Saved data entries
╔══

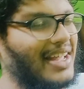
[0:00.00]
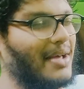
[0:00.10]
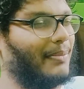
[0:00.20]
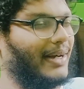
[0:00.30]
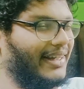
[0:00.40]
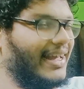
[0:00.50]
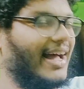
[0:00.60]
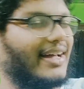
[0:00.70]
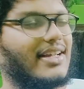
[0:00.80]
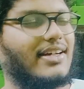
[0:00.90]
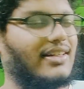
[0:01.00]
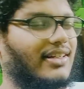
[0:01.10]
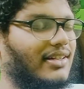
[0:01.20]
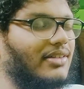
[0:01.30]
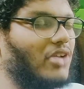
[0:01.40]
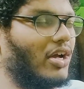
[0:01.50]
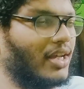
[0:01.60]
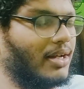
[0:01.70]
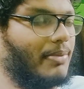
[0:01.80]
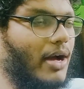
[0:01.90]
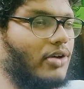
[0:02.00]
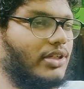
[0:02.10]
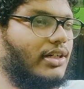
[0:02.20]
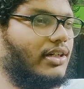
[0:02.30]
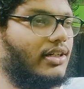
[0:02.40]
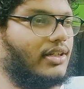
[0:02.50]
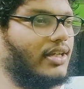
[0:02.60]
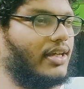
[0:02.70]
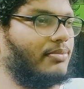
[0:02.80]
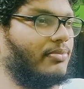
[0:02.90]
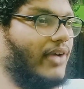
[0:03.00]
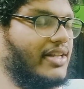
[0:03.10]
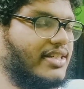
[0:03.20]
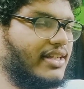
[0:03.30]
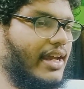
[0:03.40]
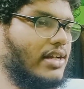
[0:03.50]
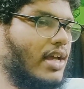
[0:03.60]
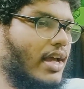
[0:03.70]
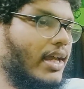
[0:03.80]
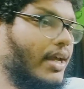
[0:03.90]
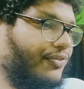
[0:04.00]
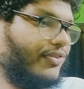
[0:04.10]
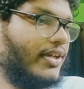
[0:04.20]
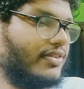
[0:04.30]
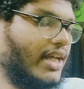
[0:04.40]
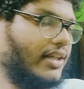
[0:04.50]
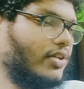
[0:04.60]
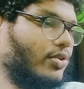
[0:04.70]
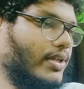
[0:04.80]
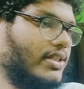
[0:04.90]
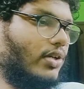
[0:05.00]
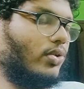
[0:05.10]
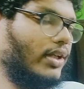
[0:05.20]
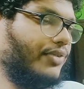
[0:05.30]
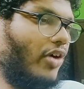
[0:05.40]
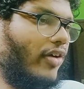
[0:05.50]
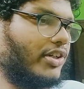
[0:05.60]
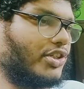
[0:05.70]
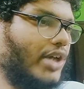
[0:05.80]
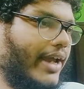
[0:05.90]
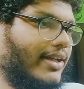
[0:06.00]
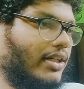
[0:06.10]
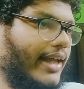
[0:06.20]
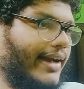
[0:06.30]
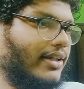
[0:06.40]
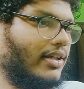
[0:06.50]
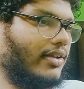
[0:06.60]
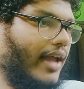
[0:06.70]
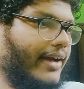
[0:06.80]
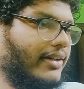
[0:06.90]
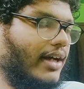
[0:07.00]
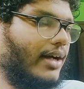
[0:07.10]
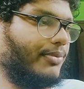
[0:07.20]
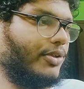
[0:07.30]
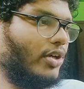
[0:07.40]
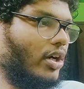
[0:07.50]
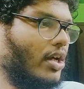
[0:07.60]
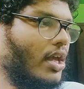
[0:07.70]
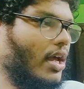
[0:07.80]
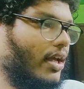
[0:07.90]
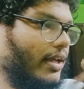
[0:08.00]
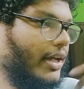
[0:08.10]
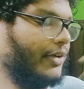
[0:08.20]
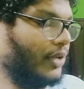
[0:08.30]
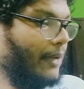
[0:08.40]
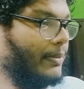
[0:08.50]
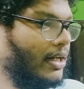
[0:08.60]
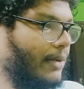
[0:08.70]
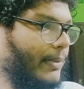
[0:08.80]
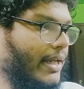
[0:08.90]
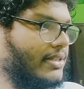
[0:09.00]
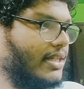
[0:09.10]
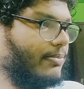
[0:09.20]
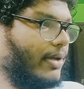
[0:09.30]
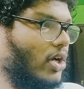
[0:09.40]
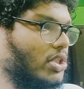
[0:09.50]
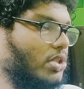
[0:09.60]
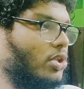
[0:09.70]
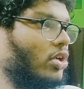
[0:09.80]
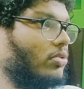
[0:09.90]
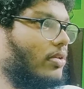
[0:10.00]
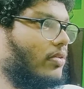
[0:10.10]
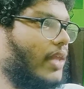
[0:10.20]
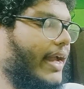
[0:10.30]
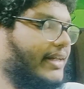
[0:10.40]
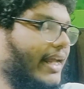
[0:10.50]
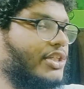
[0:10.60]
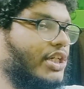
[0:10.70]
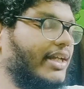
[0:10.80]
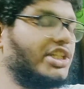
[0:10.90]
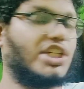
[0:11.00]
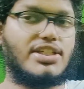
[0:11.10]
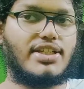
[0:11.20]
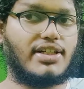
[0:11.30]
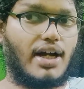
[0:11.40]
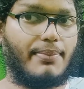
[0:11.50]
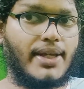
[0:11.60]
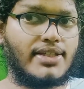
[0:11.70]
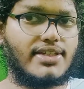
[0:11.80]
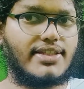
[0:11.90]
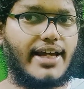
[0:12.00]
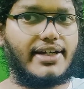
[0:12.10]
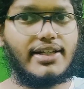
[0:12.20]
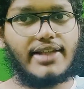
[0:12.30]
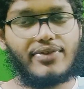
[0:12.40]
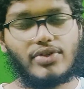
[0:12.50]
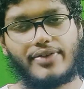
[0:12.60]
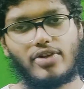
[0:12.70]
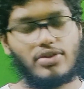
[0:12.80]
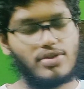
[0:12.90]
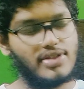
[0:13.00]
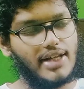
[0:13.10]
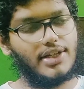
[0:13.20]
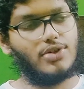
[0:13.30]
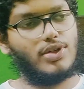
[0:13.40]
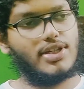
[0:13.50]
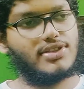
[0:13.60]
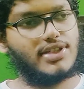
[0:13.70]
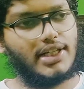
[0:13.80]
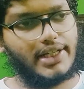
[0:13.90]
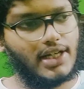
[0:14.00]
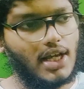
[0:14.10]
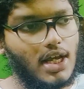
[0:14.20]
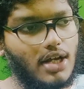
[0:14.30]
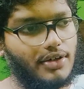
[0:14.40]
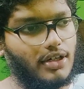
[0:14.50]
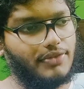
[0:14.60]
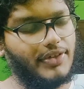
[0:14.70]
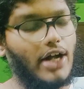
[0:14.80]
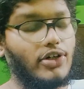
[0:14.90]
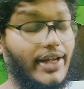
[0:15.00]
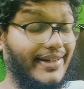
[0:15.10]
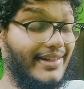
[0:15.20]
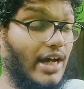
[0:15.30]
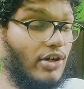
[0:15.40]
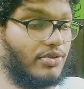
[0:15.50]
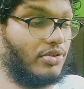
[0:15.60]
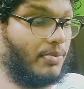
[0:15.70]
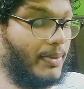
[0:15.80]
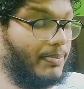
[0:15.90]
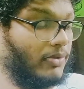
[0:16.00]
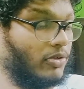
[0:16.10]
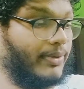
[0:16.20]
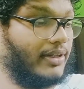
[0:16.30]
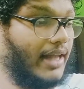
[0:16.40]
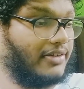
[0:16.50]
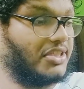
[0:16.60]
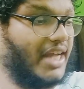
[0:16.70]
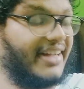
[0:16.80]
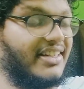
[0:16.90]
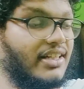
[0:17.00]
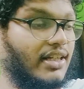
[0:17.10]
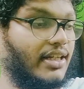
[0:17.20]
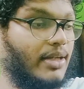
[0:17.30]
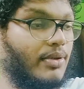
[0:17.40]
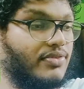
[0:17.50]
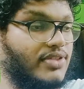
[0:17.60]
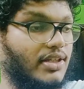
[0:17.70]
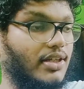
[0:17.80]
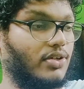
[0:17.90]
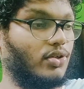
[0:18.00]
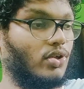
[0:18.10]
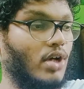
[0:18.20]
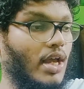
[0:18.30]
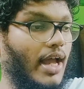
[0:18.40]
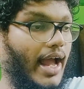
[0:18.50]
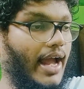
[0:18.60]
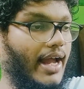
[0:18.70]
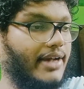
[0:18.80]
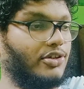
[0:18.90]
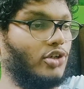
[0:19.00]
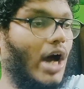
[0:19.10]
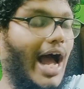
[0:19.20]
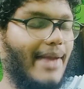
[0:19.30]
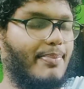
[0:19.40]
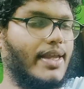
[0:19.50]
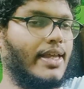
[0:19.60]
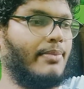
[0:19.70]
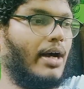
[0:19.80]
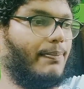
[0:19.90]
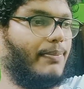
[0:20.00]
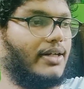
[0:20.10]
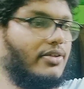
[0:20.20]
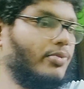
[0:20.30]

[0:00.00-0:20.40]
But yeah, talking about him once again, if Sadiku was the only foreign striker that had come, it would have been amazing, because the attention that Jason Cummings is getting, that would have gone to Sadiku easily, without any doubt. People would be like chanting the name of Sadiku and hyping him up. But to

╚══

TASK DETAILS
With images excluded, write the records above out again exactly.

ANSWER TO THIS TASK
[0:00.00]
[0:00.10]
[0:00.20]
[0:00.30]
[0:00.40]
[0:00.50]
[0:00.60]
[0:00.70]
[0:00.80]
[0:00.90]
[0:01.00]
[0:01.10]
[0:01.20]
[0:01.30]
[0:01.40]
[0:01.50]
[0:01.60]
[0:01.70]
[0:01.80]
[0:01.90]
[0:02.00]
[0:02.10]
[0:02.20]
[0:02.30]
[0:02.40]
[0:02.50]
[0:02.60]
[0:02.70]
[0:02.80]
[0:02.90]
[0:03.00]
[0:03.10]
[0:03.20]
[0:03.30]
[0:03.40]
[0:03.50]
[0:03.60]
[0:03.70]
[0:03.80]
[0:03.90]
[0:04.00]
[0:04.10]
[0:04.20]
[0:04.30]
[0:04.40]
[0:04.50]
[0:04.60]
[0:04.70]
[0:04.80]
[0:04.90]
[0:05.00]
[0:05.10]
[0:05.20]
[0:05.30]
[0:05.40]
[0:05.50]
[0:05.60]
[0:05.70]
[0:05.80]
[0:05.90]
[0:06.00]
[0:06.10]
[0:06.20]
[0:06.30]
[0:06.40]
[0:06.50]
[0:06.60]
[0:06.70]
[0:06.80]
[0:06.90]
[0:07.00]
[0:07.10]
[0:07.20]
[0:07.30]
[0:07.40]
[0:07.50]
[0:07.60]
[0:07.70]
[0:07.80]
[0:07.90]
[0:08.00]
[0:08.10]
[0:08.20]
[0:08.30]
[0:08.40]
[0:08.50]
[0:08.60]
[0:08.70]
[0:08.80]
[0:08.90]
[0:09.00]
[0:09.10]
[0:09.20]
[0:09.30]
[0:09.40]
[0:09.50]
[0:09.60]
[0:09.70]
[0:09.80]
[0:09.90]
[0:10.00]
[0:10.10]
[0:10.20]
[0:10.30]
[0:10.40]
[0:10.50]
[0:10.60]
[0:10.70]
[0:10.80]
[0:10.90]
[0:11.00]
[0:11.10]
[0:11.20]
[0:11.30]
[0:11.40]
[0:11.50]
[0:11.60]
[0:11.70]
[0:11.80]
[0:11.90]
[0:12.00]
[0:12.10]
[0:12.20]
[0:12.30]
[0:12.40]
[0:12.50]
[0:12.60]
[0:12.70]
[0:12.80]
[0:12.90]
[0:13.00]
[0:13.10]
[0:13.20]
[0:13.30]
[0:13.40]
[0:13.50]
[0:13.60]
[0:13.70]
[0:13.80]
[0:13.90]
[0:14.00]
[0:14.10]
[0:14.20]
[0:14.30]
[0:14.40]
[0:14.50]
[0:14.60]
[0:14.70]
[0:14.80]
[0:14.90]
[0:15.00]
[0:15.10]
[0:15.20]
[0:15.30]
[0:15.40]
[0:15.50]
[0:15.60]
[0:15.70]
[0:15.80]
[0:15.90]
[0:16.00]
[0:16.10]
[0:16.20]
[0:16.30]
[0:16.40]
[0:16.50]
[0:16.60]
[0:16.70]
[0:16.80]
[0:16.90]
[0:17.00]
[0:17.10]
[0:17.20]
[0:17.30]
[0:17.40]
[0:17.50]
[0:17.60]
[0:17.70]
[0:17.80]
[0:17.90]
[0:18.00]
[0:18.10]
[0:18.20]
[0:18.30]
[0:18.40]
[0:18.50]
[0:18.60]
[0:18.70]
[0:18.80]
[0:18.90]
[0:19.00]
[0:19.10]
[0:19.20]
[0:19.30]
[0:19.40]
[0:19.50]
[0:19.60]
[0:19.70]
[0:19.80]
[0:19.90]
[0:20.00]
[0:20.10]
[0:20.20]
[0:20.30]

[0:00.00-0:20.40]
But yeah, talking about him once again, if Sadiku was the only foreign striker that had come, it would have been amazing, because the attention that Jason Cummings is getting, that would have gone to Sadiku easily, without any doubt. People would be like chanting the name of Sadiku and hyping him up. But to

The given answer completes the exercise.